======== Extracted material

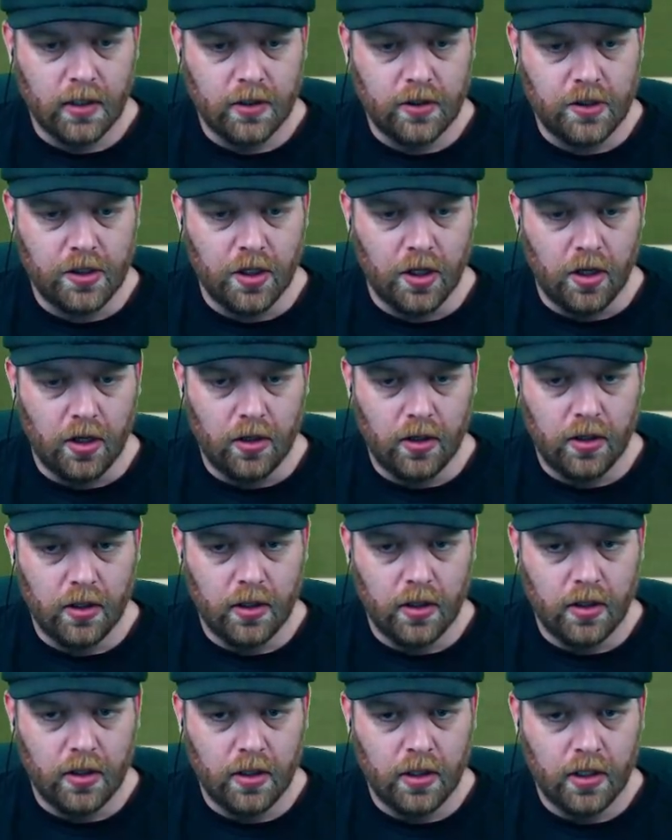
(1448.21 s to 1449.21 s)
John.
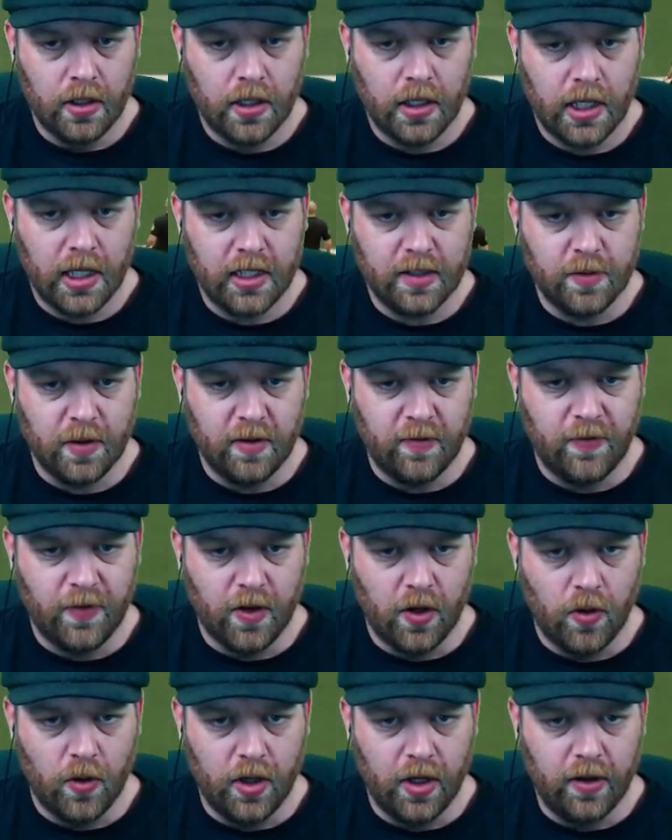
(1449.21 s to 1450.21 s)
That's one
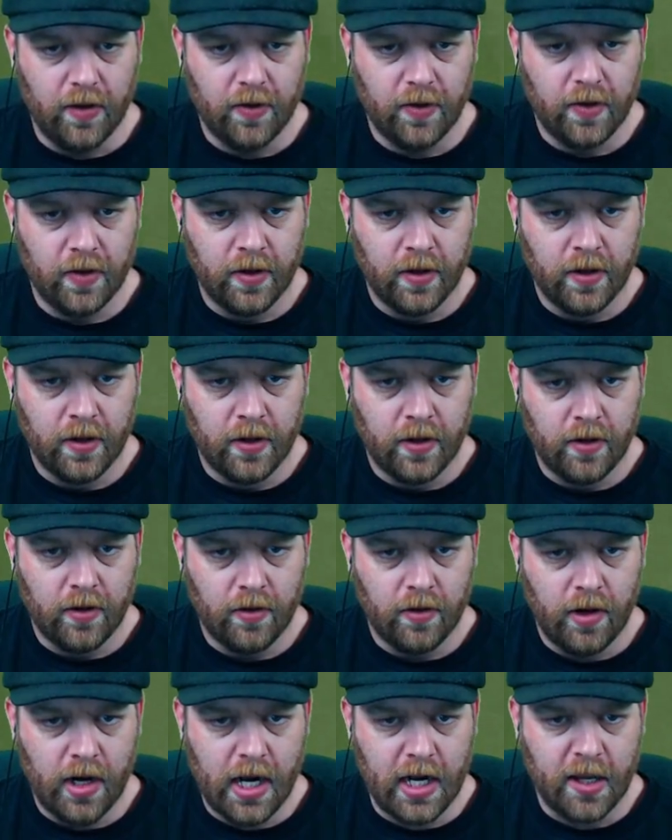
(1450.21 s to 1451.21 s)
forward.
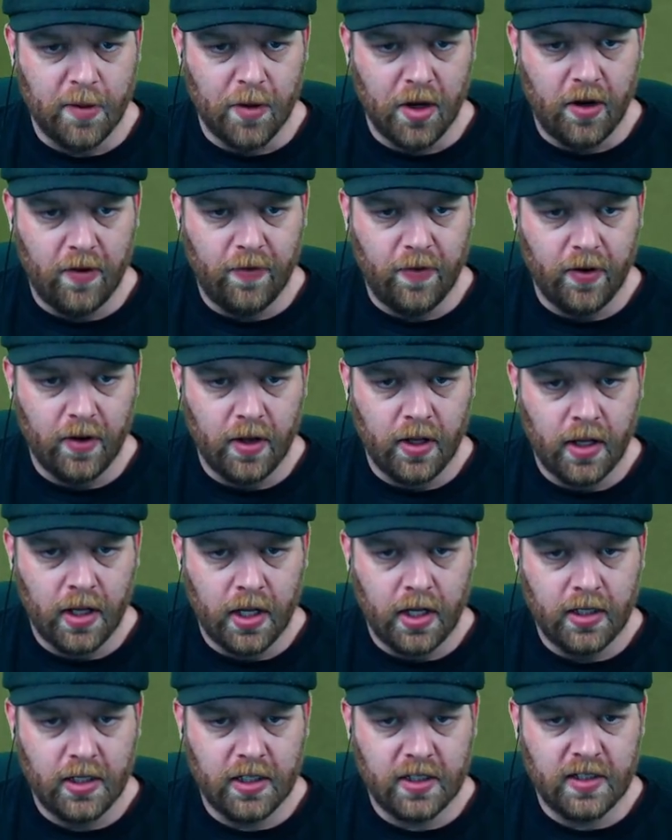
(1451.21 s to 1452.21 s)
Rakimov.
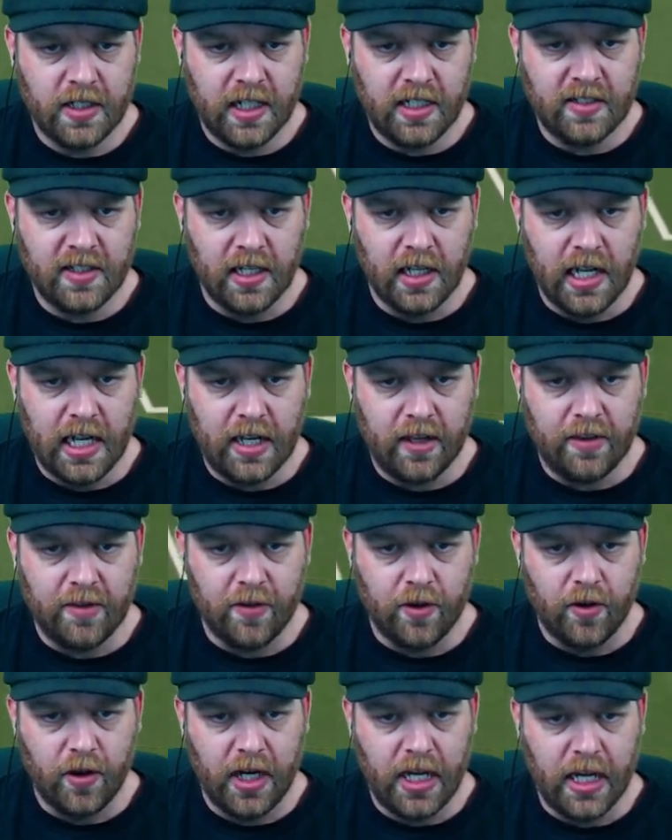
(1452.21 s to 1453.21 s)
Just needs to lay it
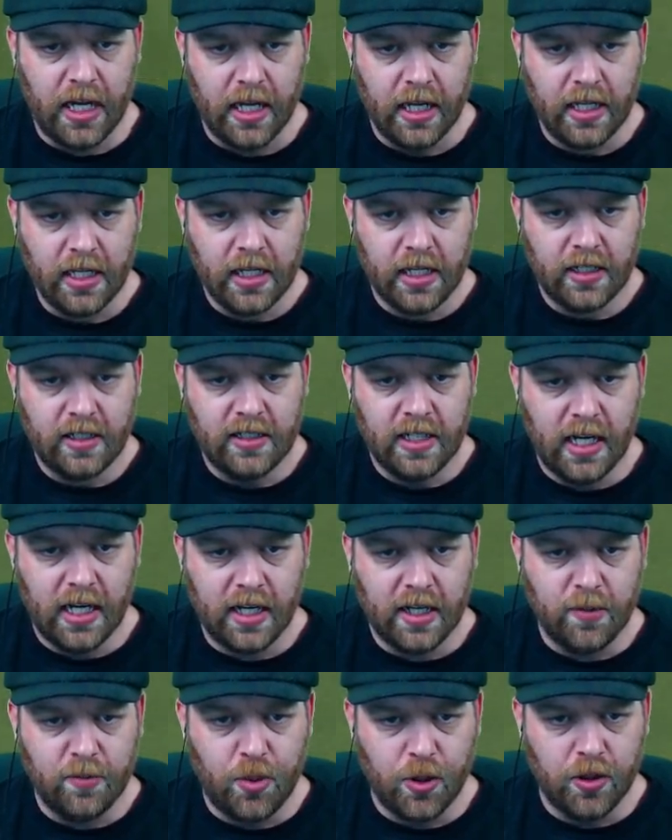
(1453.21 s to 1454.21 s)
through here.
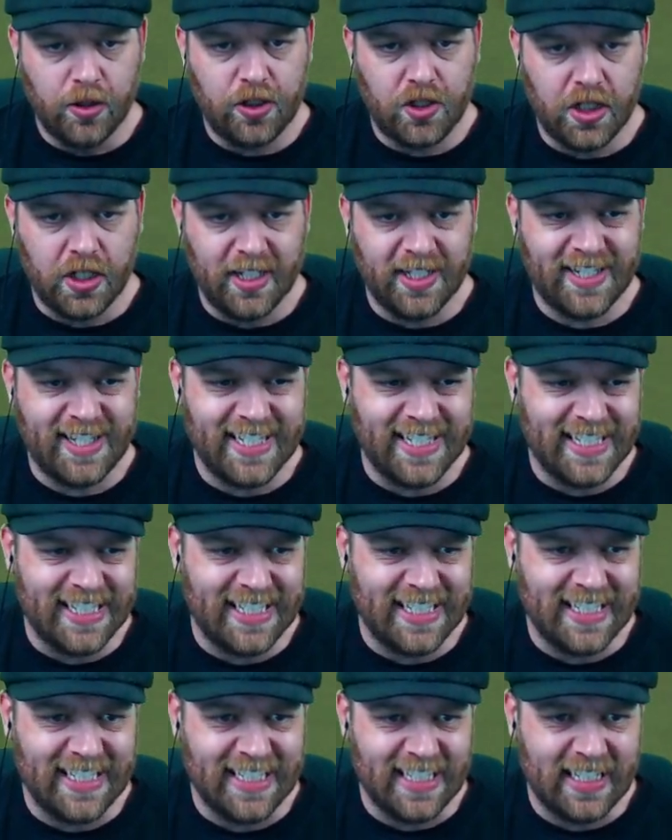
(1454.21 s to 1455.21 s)
Duggan pushes.
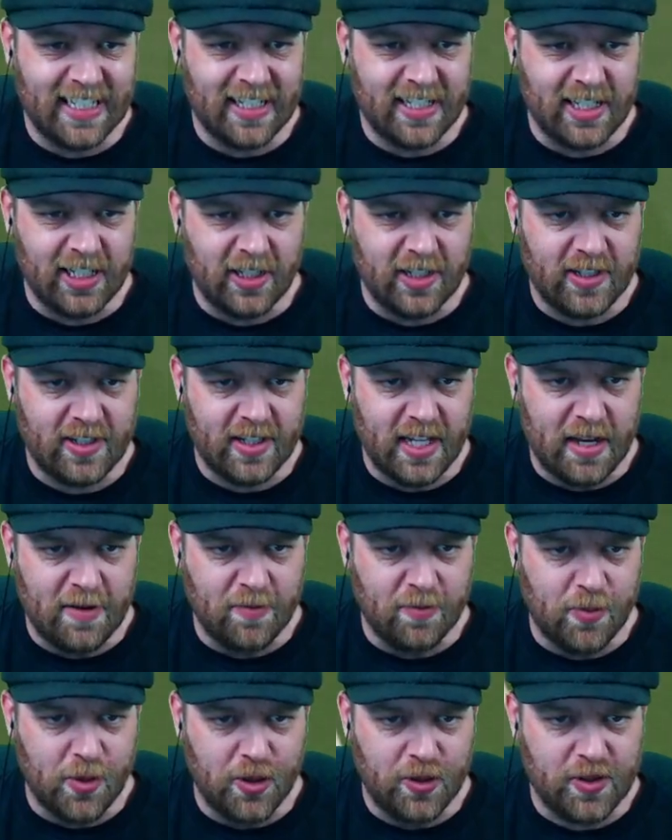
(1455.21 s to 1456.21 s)
Oh, just lost that
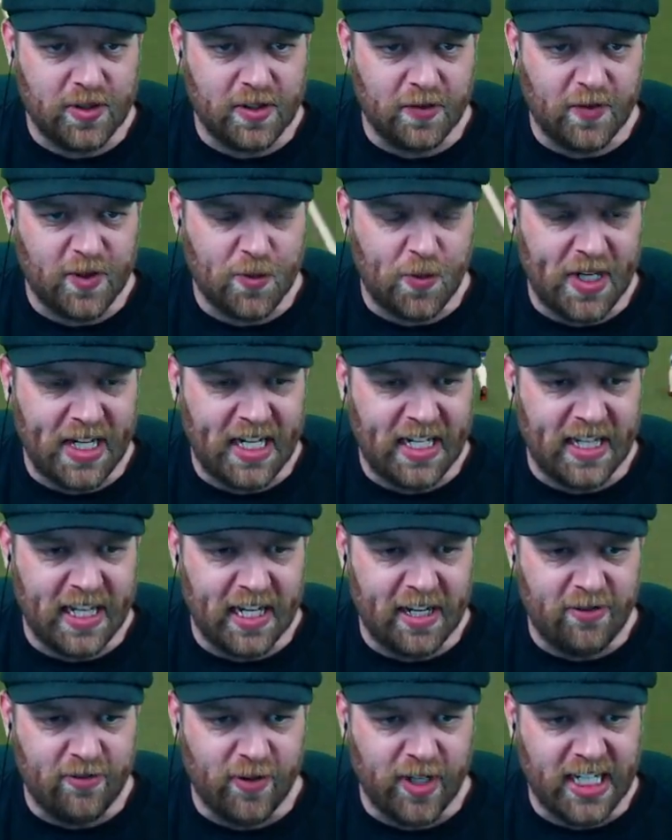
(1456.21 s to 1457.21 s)
burst of speed
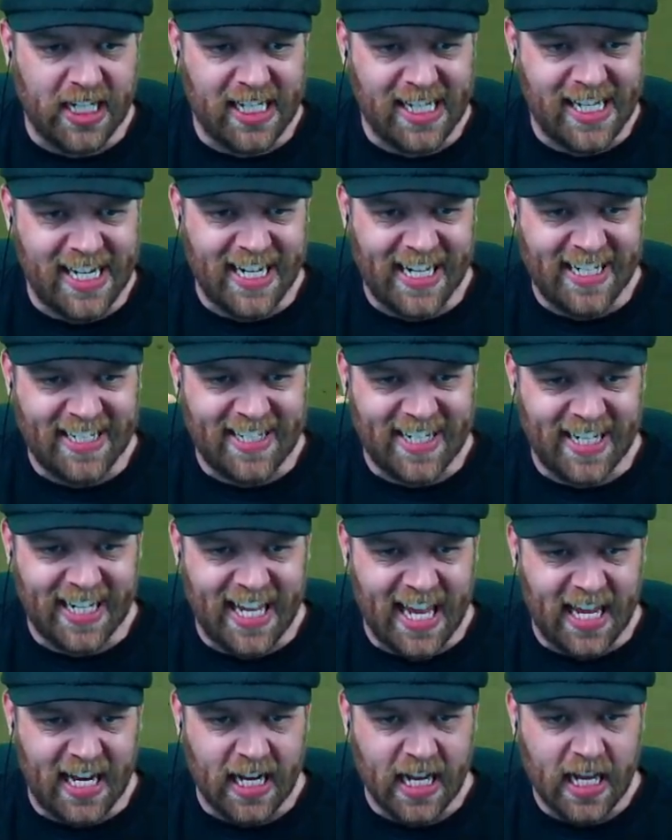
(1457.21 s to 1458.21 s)
that he really needs to
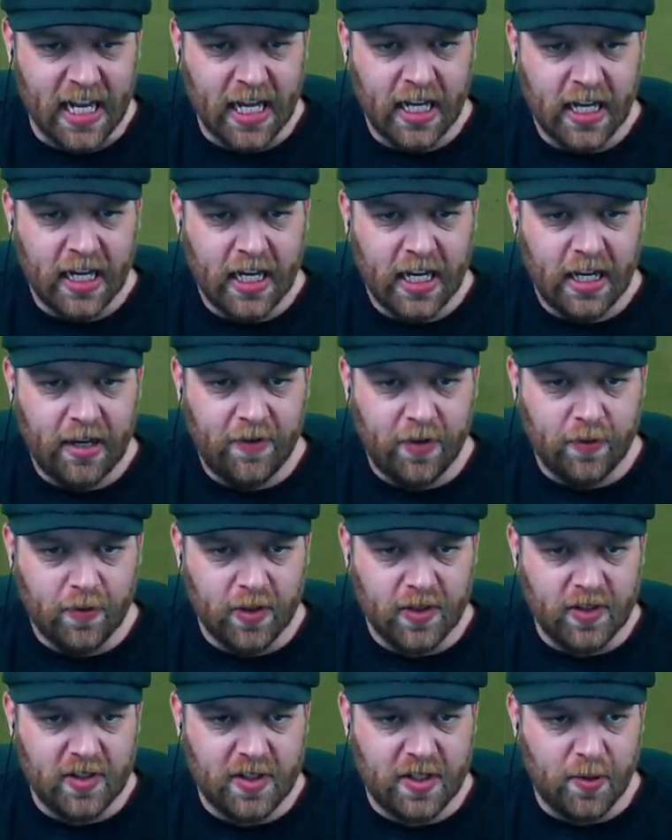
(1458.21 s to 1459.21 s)
get if he
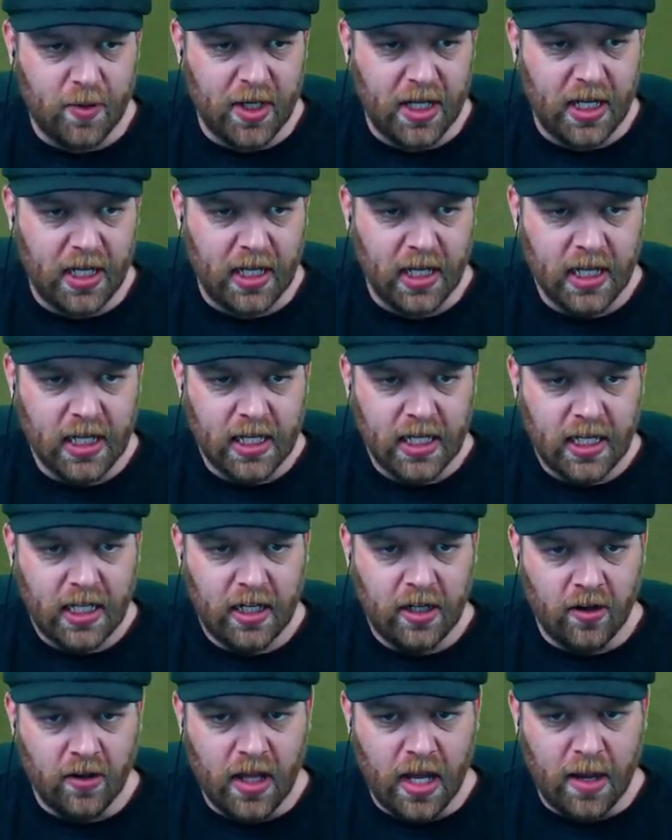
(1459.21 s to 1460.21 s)
wants to be,
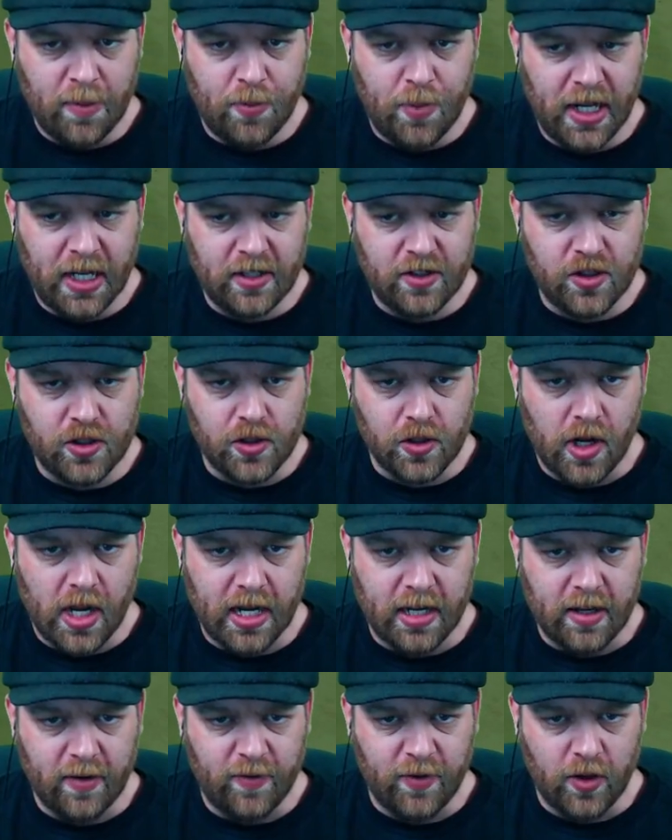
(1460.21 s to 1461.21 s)
you know, that big
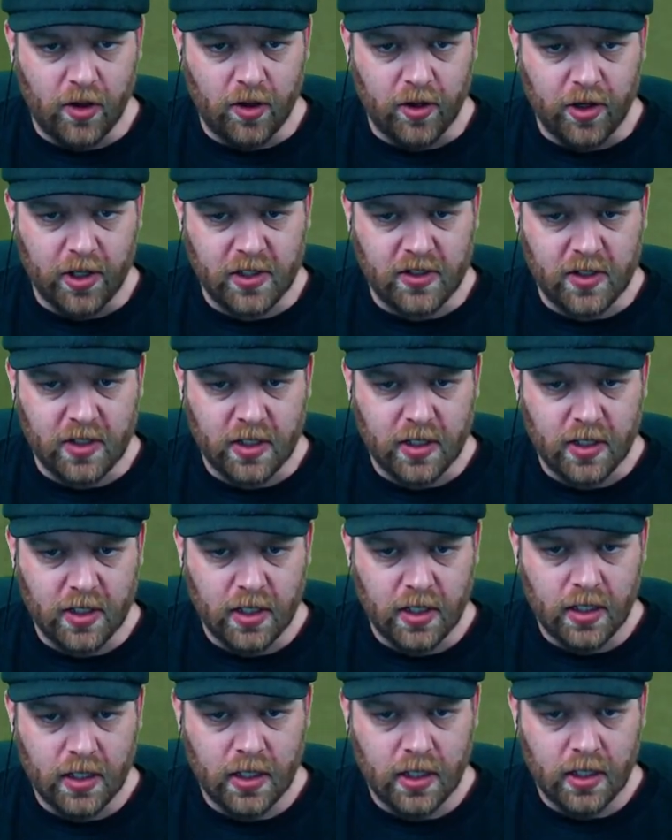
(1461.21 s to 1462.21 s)
striker for us.
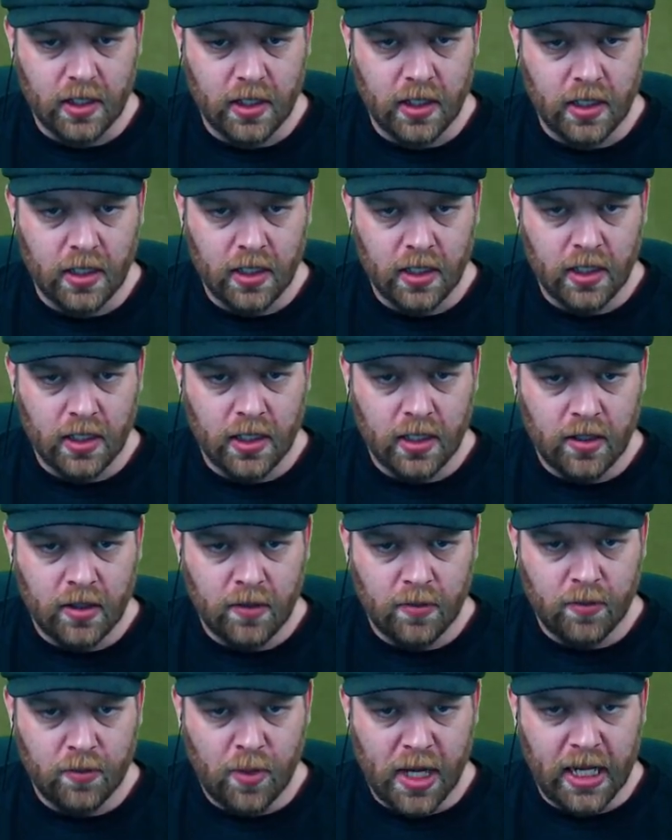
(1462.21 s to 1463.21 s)

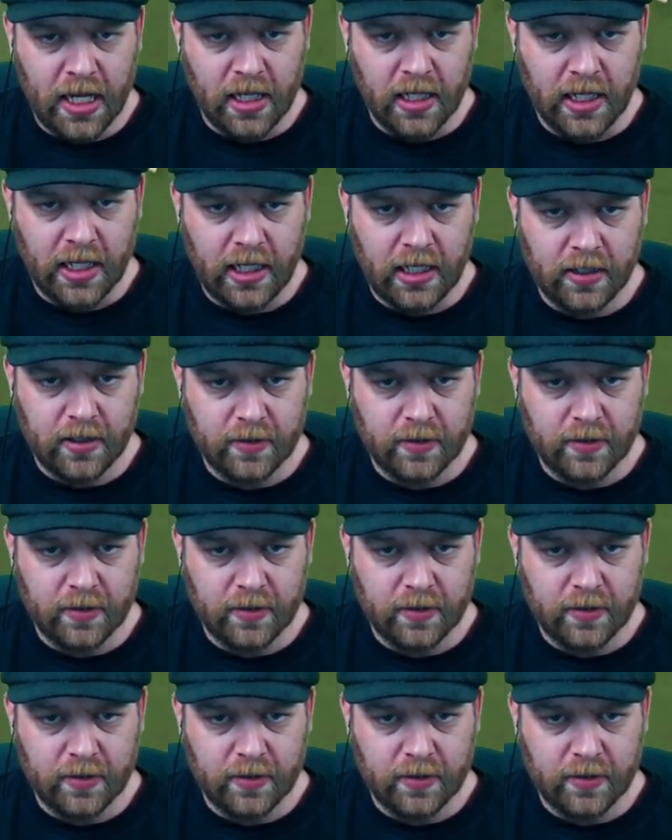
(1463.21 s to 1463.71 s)
Bailey.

================

▸ **Exercise prompt**
Where a line contains "(1458.21 s to 1459.21 s)", begin there and transcribe every line through the last one of the records above, exactly and with no pictures.

▸ **Worked solution**
(1458.21 s to 1459.21 s)
get if he
(1459.21 s to 1460.21 s)
wants to be,
(1460.21 s to 1461.21 s)
you know, that big
(1461.21 s to 1462.21 s)
striker for us.
(1462.21 s to 1463.21 s)

(1463.21 s to 1463.71 s)
Bailey.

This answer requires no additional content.